***** Supplied data *****

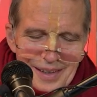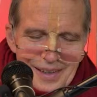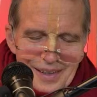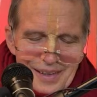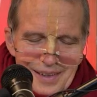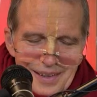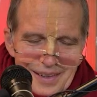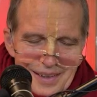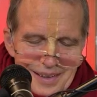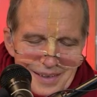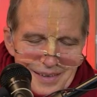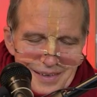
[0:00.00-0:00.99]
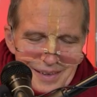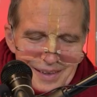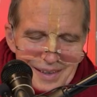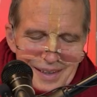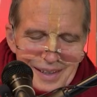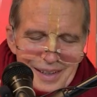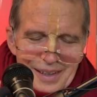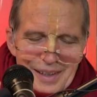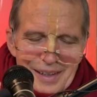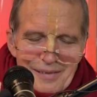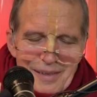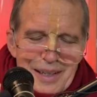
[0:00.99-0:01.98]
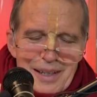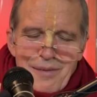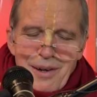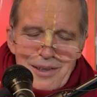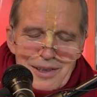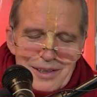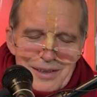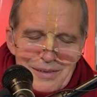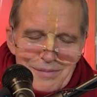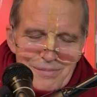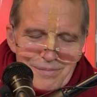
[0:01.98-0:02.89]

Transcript: Uh, when he was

*****

The data must come back word for word, with every picture removed.

[0:00.00-0:00.99]
[0:00.99-0:01.98]
[0:01.98-0:02.89]

Transcript: Uh, when he was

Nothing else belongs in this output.